Activity
After locating the line that contains "Transcript: this from" in the data below, set down exactly that line and each one after it through the line that contains "[00:06:00.57 to 00:06:01.47]", and nothing more.

Information

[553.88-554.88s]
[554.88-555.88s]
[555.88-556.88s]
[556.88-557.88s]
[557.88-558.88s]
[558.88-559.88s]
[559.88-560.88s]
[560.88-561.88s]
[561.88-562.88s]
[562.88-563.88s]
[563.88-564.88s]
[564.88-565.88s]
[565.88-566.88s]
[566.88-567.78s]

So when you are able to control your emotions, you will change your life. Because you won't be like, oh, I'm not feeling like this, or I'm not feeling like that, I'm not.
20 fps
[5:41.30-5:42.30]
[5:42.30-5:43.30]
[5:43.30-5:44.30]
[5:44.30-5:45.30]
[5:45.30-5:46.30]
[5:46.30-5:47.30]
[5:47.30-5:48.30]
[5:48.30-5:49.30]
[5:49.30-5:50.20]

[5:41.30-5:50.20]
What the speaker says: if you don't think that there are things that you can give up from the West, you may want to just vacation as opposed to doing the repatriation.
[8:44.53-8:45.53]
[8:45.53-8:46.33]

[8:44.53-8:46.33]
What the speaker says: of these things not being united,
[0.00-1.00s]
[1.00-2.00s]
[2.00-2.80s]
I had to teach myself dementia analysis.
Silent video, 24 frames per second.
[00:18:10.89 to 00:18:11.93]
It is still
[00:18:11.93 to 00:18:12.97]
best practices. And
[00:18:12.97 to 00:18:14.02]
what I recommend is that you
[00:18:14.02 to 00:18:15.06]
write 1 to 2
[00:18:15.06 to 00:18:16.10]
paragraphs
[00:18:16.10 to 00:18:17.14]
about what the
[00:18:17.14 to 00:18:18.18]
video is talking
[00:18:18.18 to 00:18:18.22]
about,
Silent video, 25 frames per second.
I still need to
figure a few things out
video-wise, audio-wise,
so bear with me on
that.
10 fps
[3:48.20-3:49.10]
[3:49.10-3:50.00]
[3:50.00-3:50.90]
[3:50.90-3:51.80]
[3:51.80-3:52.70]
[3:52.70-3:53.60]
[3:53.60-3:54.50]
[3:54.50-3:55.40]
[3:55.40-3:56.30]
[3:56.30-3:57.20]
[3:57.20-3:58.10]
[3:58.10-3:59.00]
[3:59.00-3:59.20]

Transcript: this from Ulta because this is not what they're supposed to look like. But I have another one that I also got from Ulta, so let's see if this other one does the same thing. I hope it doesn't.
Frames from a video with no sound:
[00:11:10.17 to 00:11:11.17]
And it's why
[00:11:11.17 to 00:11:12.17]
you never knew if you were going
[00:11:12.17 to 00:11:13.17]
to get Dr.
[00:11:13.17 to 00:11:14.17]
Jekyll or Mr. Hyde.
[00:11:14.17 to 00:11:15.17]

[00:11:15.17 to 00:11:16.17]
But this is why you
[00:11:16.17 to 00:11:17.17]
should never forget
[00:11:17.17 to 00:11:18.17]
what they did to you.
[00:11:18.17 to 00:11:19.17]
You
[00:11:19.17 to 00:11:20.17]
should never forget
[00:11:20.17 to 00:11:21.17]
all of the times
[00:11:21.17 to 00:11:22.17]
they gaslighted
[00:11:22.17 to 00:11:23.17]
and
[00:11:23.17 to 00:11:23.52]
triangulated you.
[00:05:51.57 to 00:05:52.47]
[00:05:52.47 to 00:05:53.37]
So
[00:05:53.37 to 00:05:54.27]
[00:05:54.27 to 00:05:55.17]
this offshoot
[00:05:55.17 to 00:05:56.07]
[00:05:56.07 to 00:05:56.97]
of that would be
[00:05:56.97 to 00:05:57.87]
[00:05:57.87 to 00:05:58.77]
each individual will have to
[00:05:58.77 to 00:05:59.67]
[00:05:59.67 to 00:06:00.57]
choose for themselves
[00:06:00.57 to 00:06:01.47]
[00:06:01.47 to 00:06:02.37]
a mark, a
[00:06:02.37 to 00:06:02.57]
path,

Output of the task
Transcript: this from Ulta because this is not what they're supposed to look like. But I have another one that I also got from Ulta, so let's see if this other one does the same thing. I hope it doesn't.
Frames from a video with no sound:
[00:11:10.17 to 00:11:11.17]
And it's why
[00:11:11.17 to 00:11:12.17]
you never knew if you were going
[00:11:12.17 to 00:11:13.17]
to get Dr.
[00:11:13.17 to 00:11:14.17]
Jekyll or Mr. Hyde.
[00:11:14.17 to 00:11:15.17]

[00:11:15.17 to 00:11:16.17]
But this is why you
[00:11:16.17 to 00:11:17.17]
should never forget
[00:11:17.17 to 00:11:18.17]
what they did to you.
[00:11:18.17 to 00:11:19.17]
You
[00:11:19.17 to 00:11:20.17]
should never forget
[00:11:20.17 to 00:11:21.17]
all of the times
[00:11:21.17 to 00:11:22.17]
they gaslighted
[00:11:22.17 to 00:11:23.17]
and
[00:11:23.17 to 00:11:23.52]
triangulated you.
[00:05:51.57 to 00:05:52.47]
[00:05:52.47 to 00:05:53.37]
So
[00:05:53.37 to 00:05:54.27]
[00:05:54.27 to 00:05:55.17]
this offshoot
[00:05:55.17 to 00:05:56.07]
[00:05:56.07 to 00:05:56.97]
of that would be
[00:05:56.97 to 00:05:57.87]
[00:05:57.87 to 00:05:58.77]
each individual will have to
[00:05:58.77 to 00:05:59.67]
[00:05:59.67 to 00:06:00.57]
choose for themselves
[00:06:00.57 to 00:06:01.47]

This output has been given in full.